- Opening Delimiter -

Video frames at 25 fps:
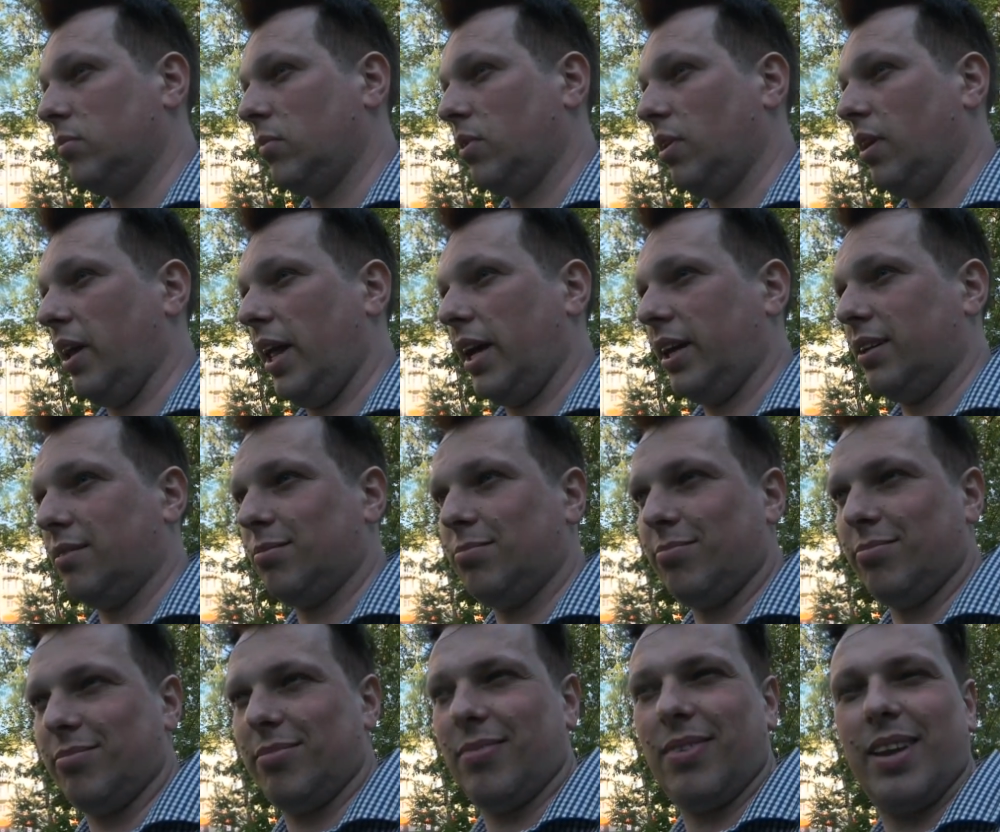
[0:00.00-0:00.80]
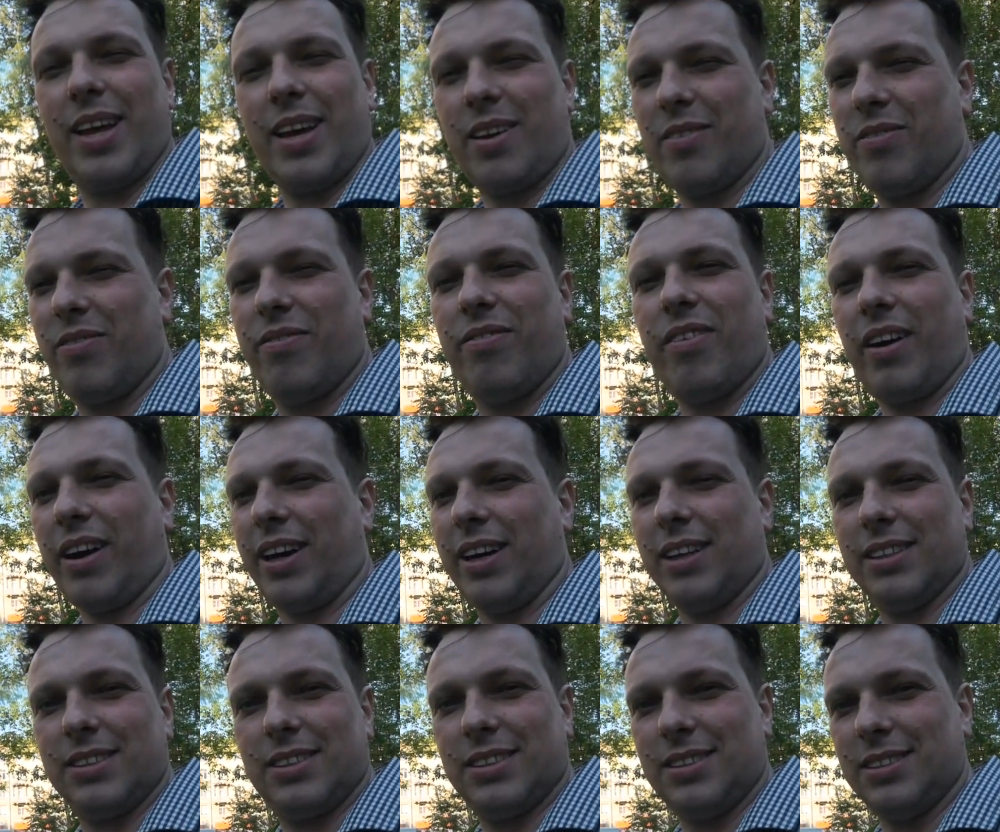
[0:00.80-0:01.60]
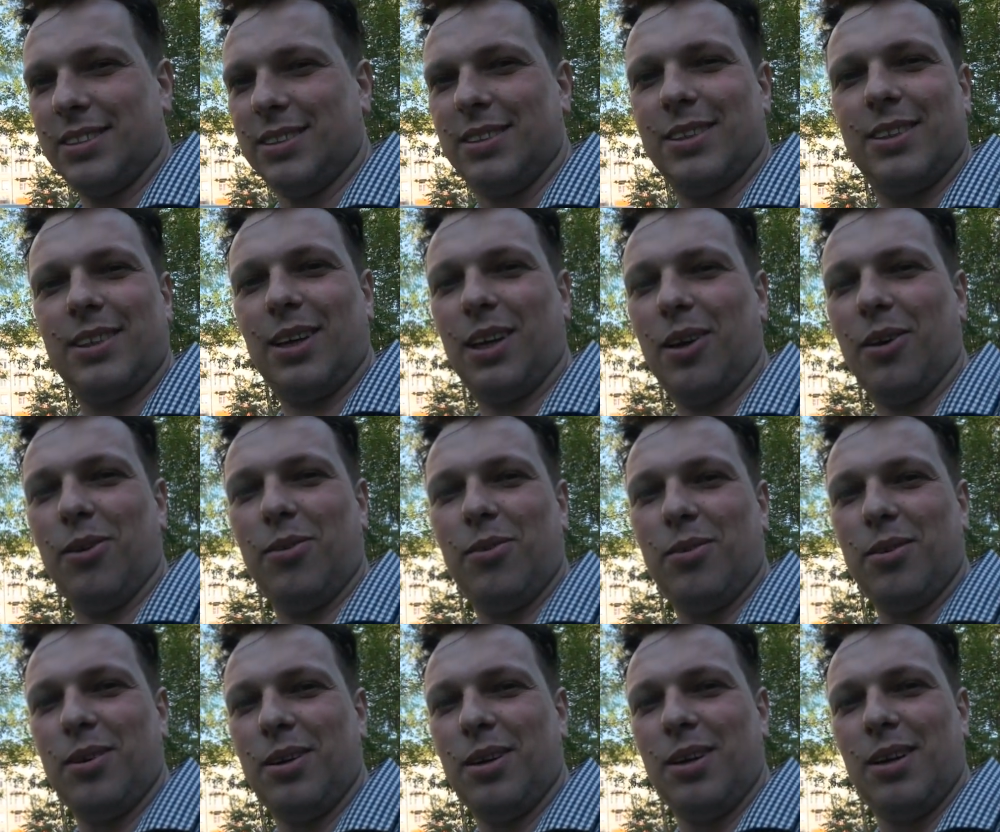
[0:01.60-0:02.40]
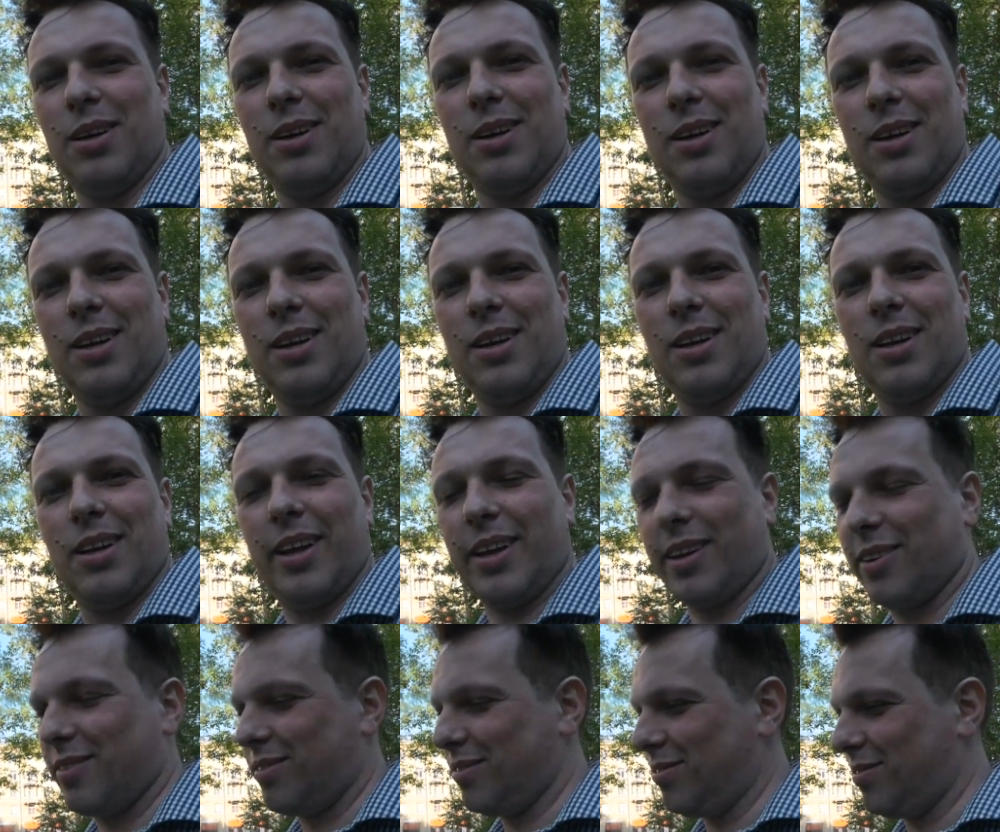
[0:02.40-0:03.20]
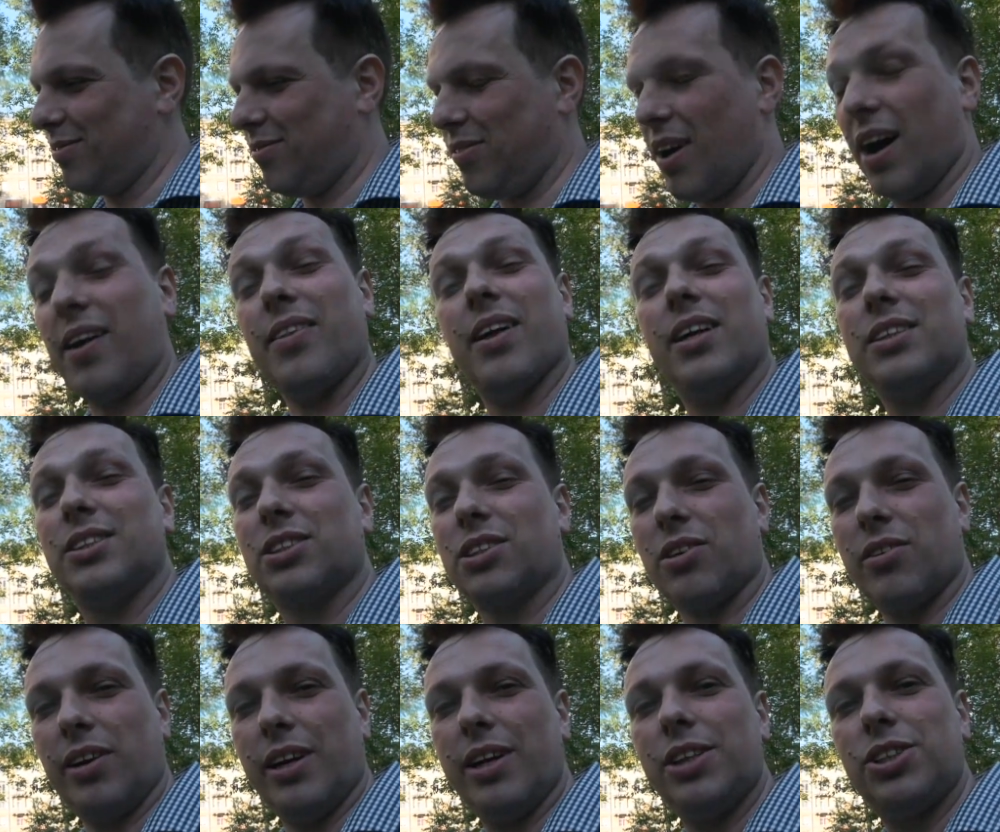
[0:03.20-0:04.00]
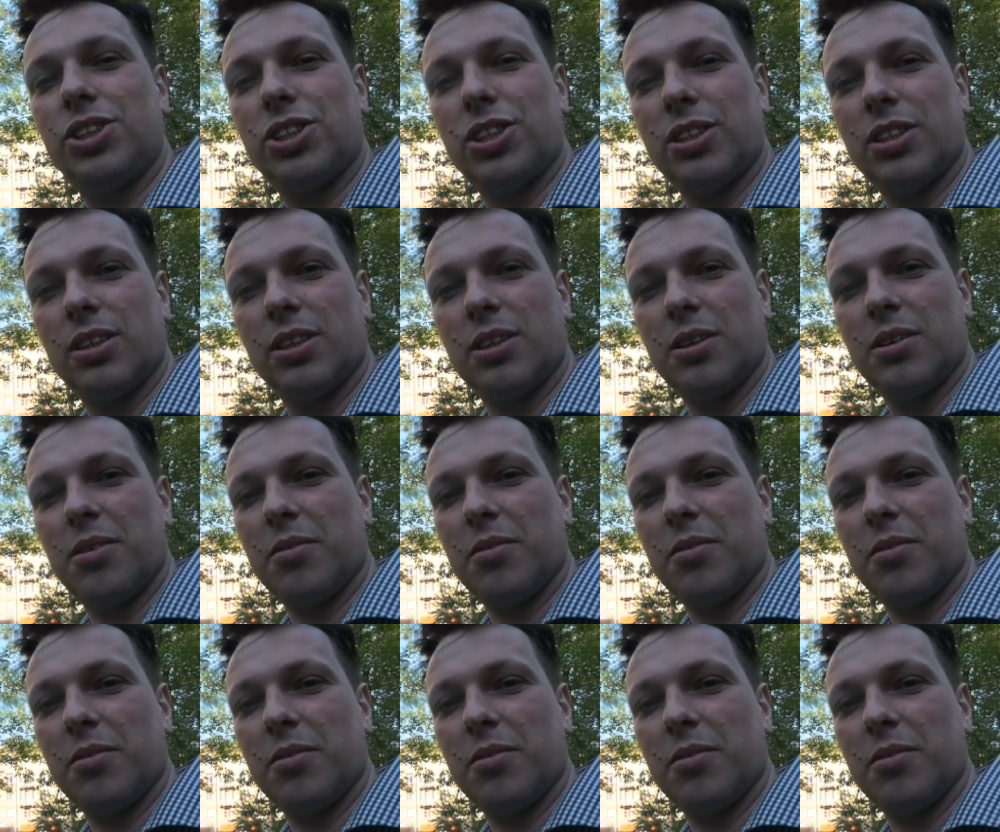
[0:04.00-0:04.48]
like fuck it, you know, like fuck that scratch.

- Closing Delimiter -

#### Exercise:
For every entry above, write it out exactly and remove any image.

#### Task response:
Video frames at 25 fps:
[0:00.00-0:00.80]
[0:00.80-0:01.60]
[0:01.60-0:02.40]
[0:02.40-0:03.20]
[0:03.20-0:04.00]
[0:04.00-0:04.48]
like fuck it, you know, like fuck that scratch.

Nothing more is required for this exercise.